A class for Catalogs (which may contain catalogs references or datasets)
Description
A catalog representation that sublcasses from ThreddsNode
Super class
thredds::ThreddsNode
-> CatalogNode
Methods
Public methods
Inherited methods
Method list_services()
list available services
Usage
CatalogNode$list_services( xpath = build_xpath("service", prefix = self$prefix), form = "list" )
Arguments
xpath
character, the xpath specifications
form
character, either "list" or "table"
Returns
list of zero or more character vectors
Method list_catalogs()
list available catalogRefs
Usage
CatalogNode$list_catalogs( xpath = build_xpath(c("dataset", "catalogRef"), prefix = self$prefix), form = "list" )
Arguments
xpath
character, the xpath descriptor
form
character, either "list" or "table"
Returns
a list with zero or more character vectors
Method list_datasets()
list available datasets
Usage
CatalogNode$list_datasets( xpath = build_xpath(c("dataset", "dataset"), prefix = self$prefix), form = "list" )
Arguments
xpath
character, the xpath descriptor
form
character, either "list" or "table"
Returns
a list with zero or more character vectors
Method get_catalogs()
Retrieve a list one or more of child catalogs
Usage
CatalogNode$get_catalogs( index, xpath = build_xpath(c("dataset", "catalogRef"), prefix = self$prefix) )
Arguments
index
integer index (1,...,nChild), indices or name(s)
xpath
character xpath representation
Returns
a list of Catalog class objects, possibly NULL
Method get_datasets()
Retrieve list one or more dataset children
Usage
CatalogNode$get_datasets( index, xpath = build_xpath(c("dataset", "dataset"), prefix = self$prefix) )
Arguments
index
the integer index (1,...,nChild), indices or name(s)
xpath
character xpath representation
Returns
a list of Dataset objects or NULL
Method get_dataset_names()
Retrieve list zero or more dataset child names.

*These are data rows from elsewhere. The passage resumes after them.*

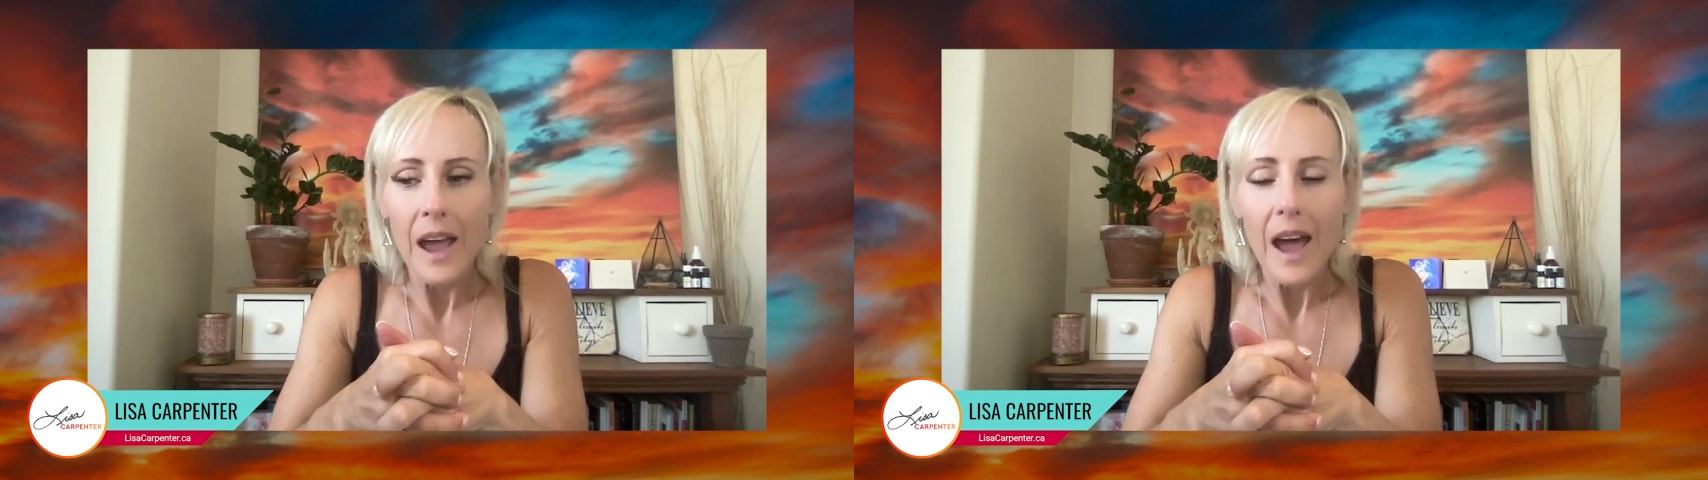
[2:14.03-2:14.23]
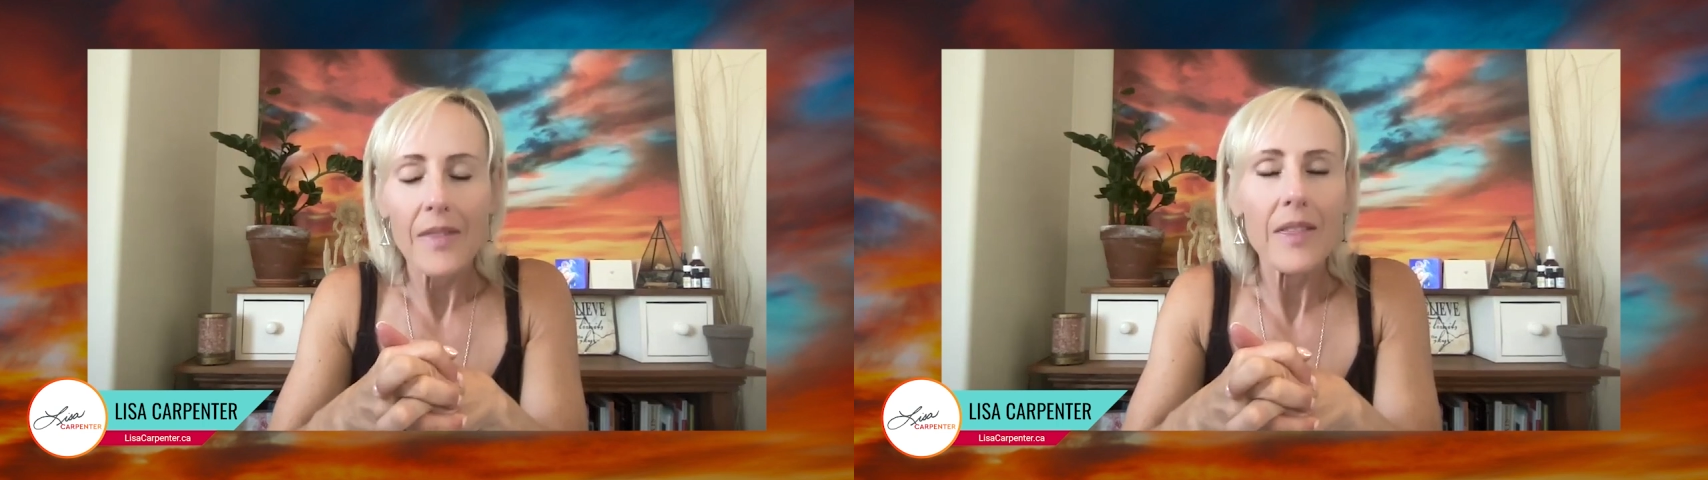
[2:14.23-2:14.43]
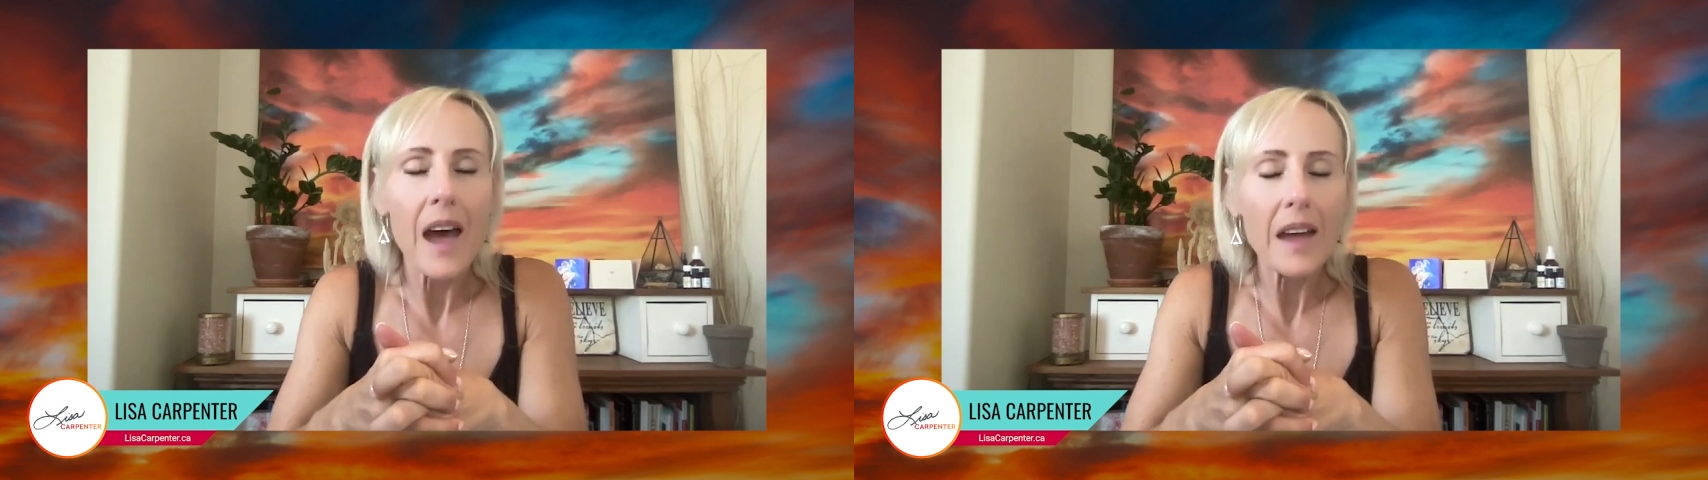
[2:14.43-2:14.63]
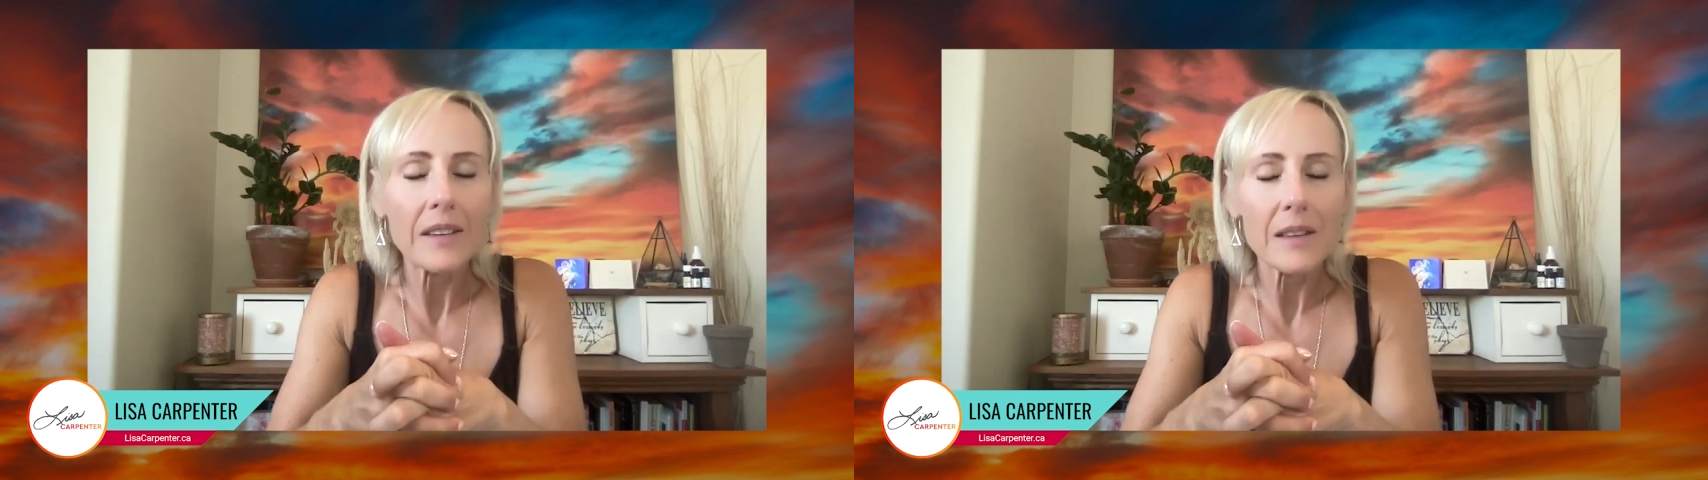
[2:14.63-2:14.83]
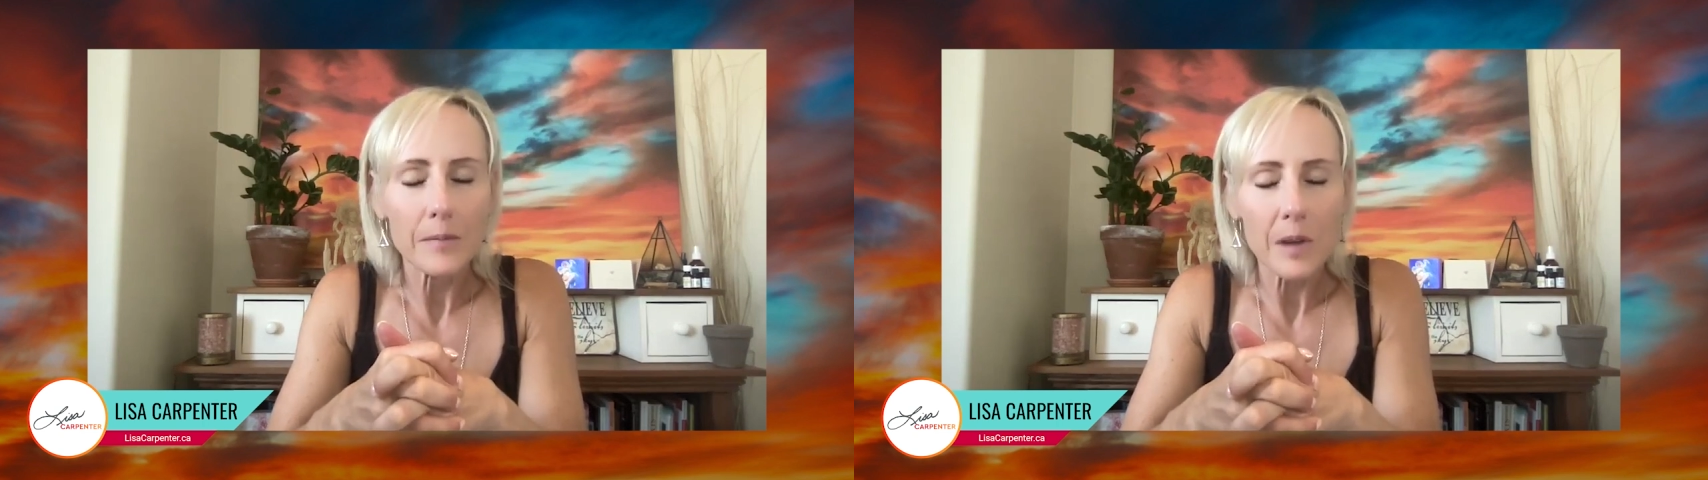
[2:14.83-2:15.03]
And
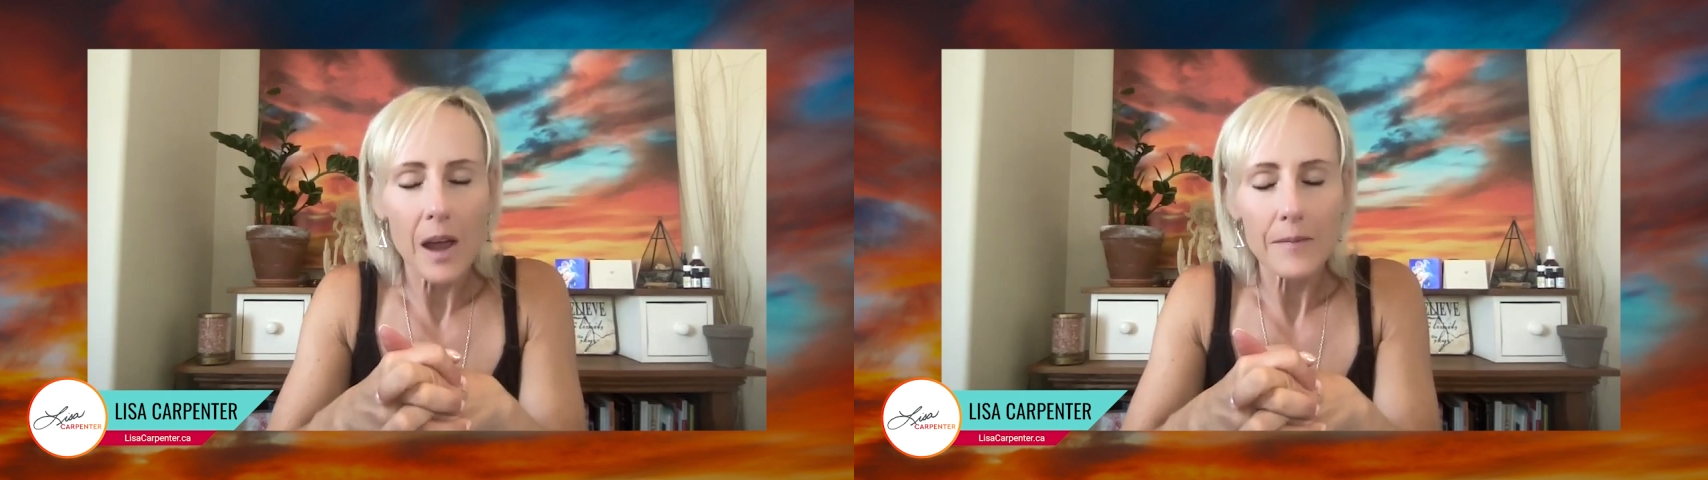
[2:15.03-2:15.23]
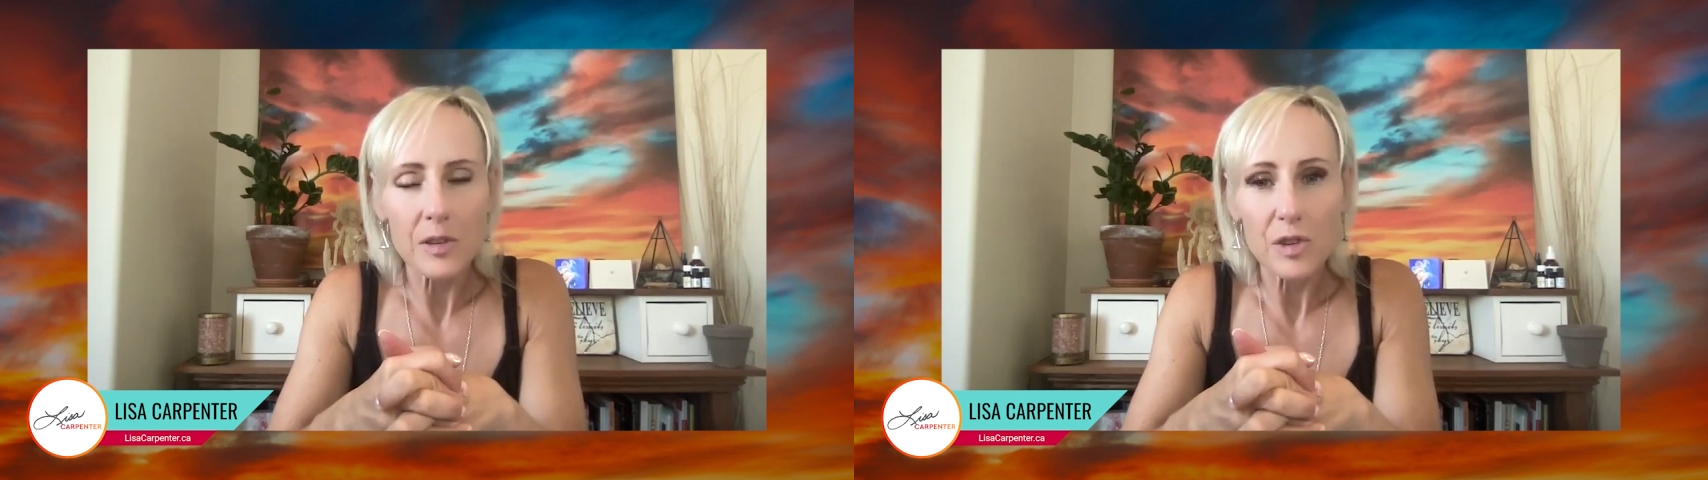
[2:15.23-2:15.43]
that sometimes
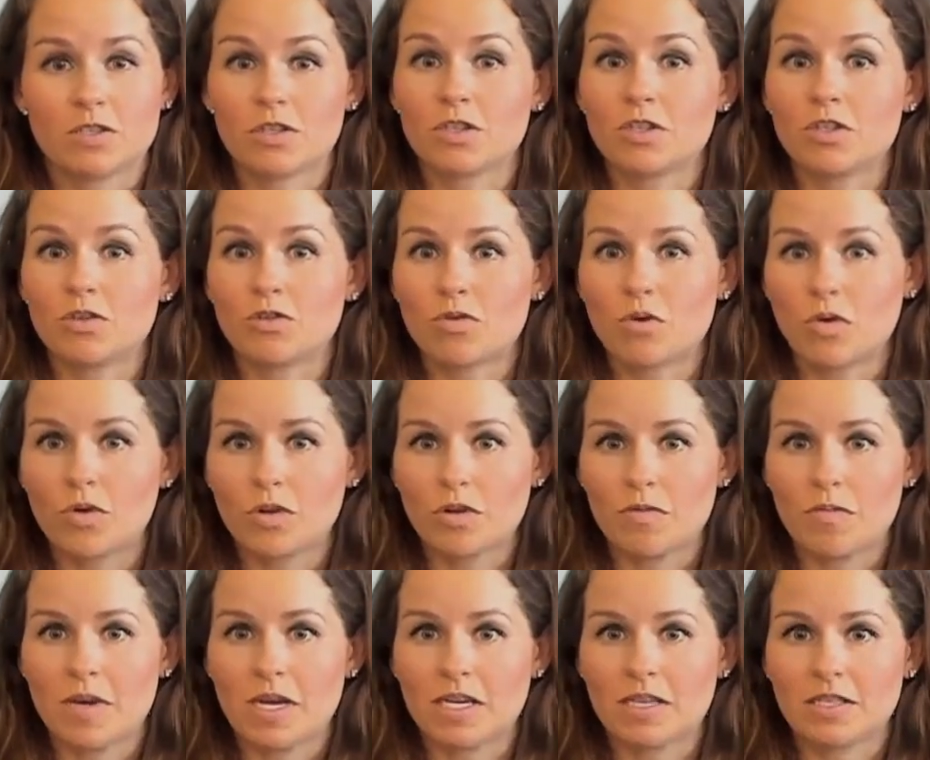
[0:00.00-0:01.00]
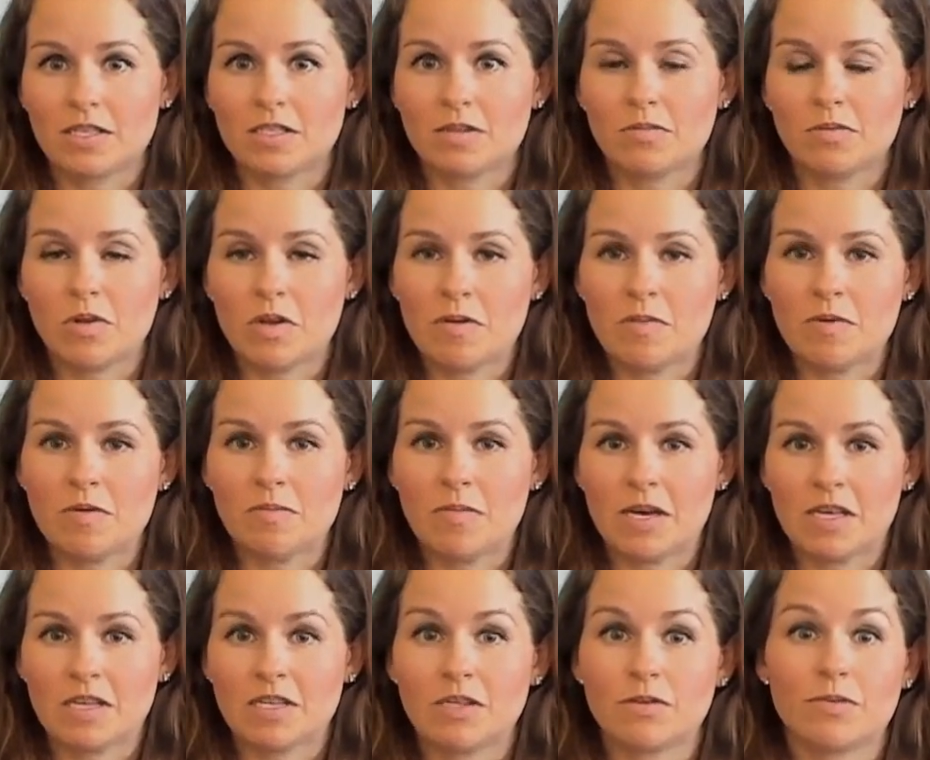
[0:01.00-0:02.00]
or controller-based deployment
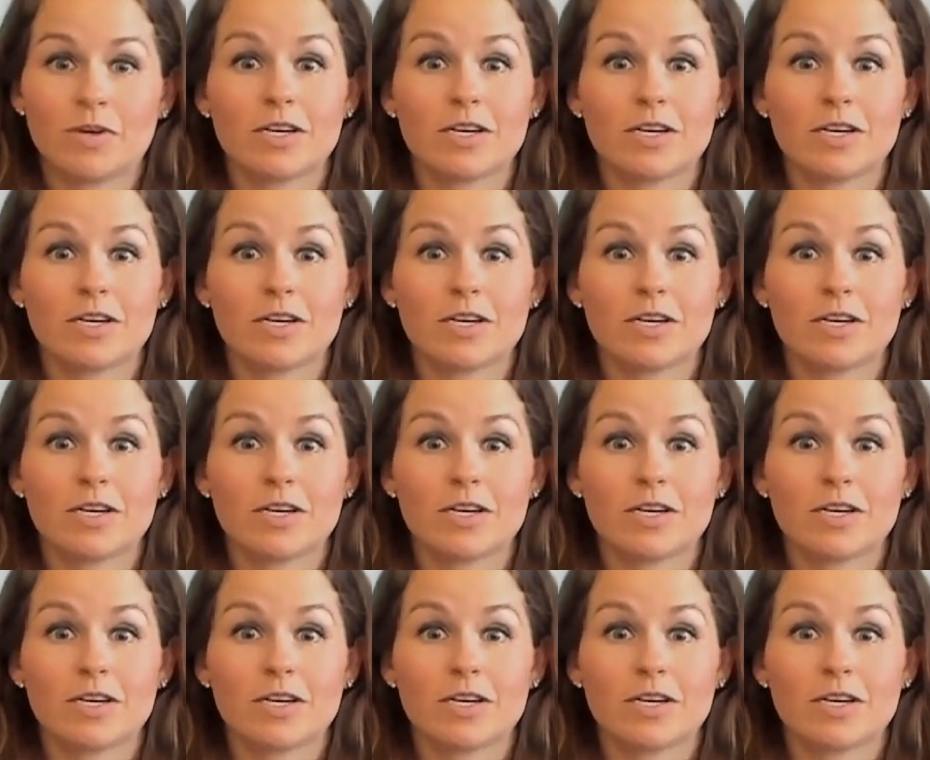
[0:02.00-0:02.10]
method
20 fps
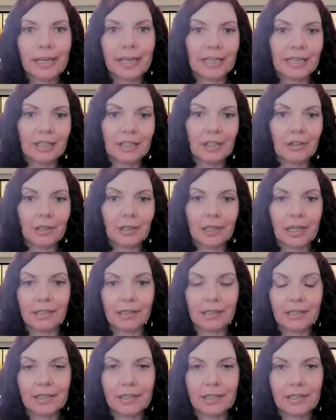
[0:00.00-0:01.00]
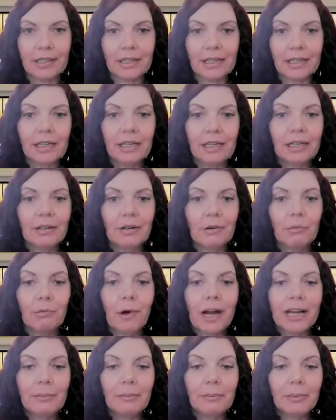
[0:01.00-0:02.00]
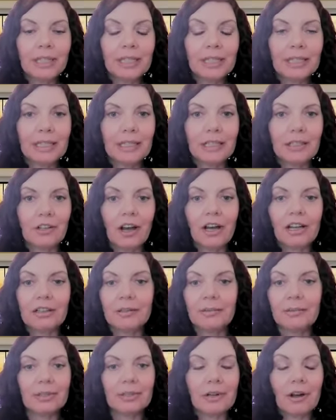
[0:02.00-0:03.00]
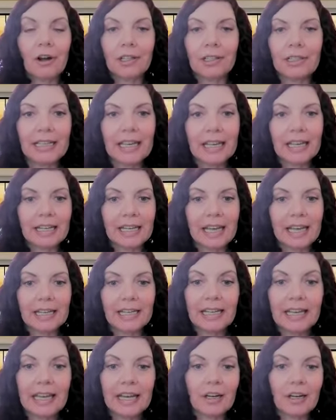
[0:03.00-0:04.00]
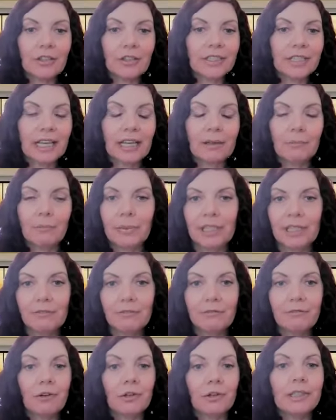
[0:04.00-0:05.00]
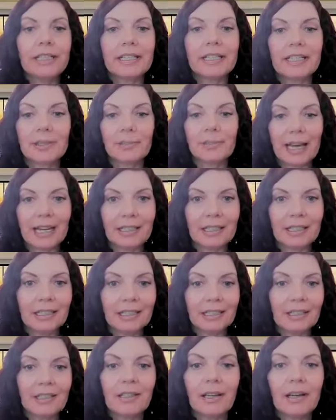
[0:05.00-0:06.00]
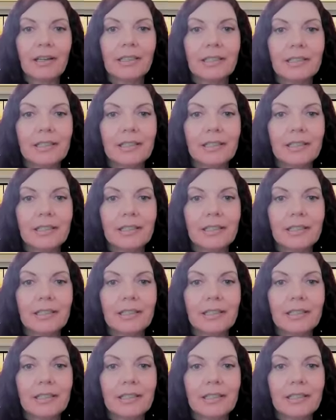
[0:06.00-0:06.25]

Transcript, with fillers: you're making your lungs one being not hardly getting any air, 10 being fully expanding the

If unnnamed, then we substitute "title", "ID", "urlPath", or "href" in that order of availability.
Usage
CatalogNode$get_dataset_names( xpath = build_xpath(c("dataset", "dataset"), prefix = self$prefix) )
Arguments
xpath
character xpath representation
index
the integer index (1,...,nChild), indices or name(s)
Returns
character vector of zero or more names
Method get_catalog_names()
Retrieve list zero or more catalog child names. If unnnamed, then we substitute "title", "ID", "urlPath" or href" in that order of availability.
Usage
CatalogNode$get_catalog_names( xpath = build_xpath(c("dataset", "catalogRef"), prefix = self$prefix) )
Arguments
xpath
character xpath representation
index
the integer index (1,...,nChild), indices or name(s)
Returns
character vector of zero or more names
Method parse_catalog_node()
Parse a catalog node
Usage
CatalogNode$parse_catalog_node(x)
Arguments
x
xml_node
Returns
Catalog class object
Method parse_dataset_node()
Parse a dataset node
Usage
CatalogNode$parse_dataset_node(x)
Arguments
x
xml_node
Returns
Dataset class object
Method print()
print method
Usage
CatalogNode$print(prefix = "")
Arguments
prefix
character, to be printed before each line of output (like spaces)
...
other arguments for superclass
Method clone()
The objects of this class are cloneable with this method.
Usage
CatalogNode$clone(deep = FALSE)
Arguments
deep
Whether to make a deep clone.
Examples
library(thredds)
top_uri <- 'https://oceandata.sci.gsfc.nasa.gov/opendap/catalog.xml'
Top <- thredds::CatalogNode$new(top_uri)
#to browse catalogue
#Top$browse()
#go down in 'MODISA' catalog
L3 <- Top$get_catalogs("MODISA")[["MODISA"]]$get_catalogs()[[1]]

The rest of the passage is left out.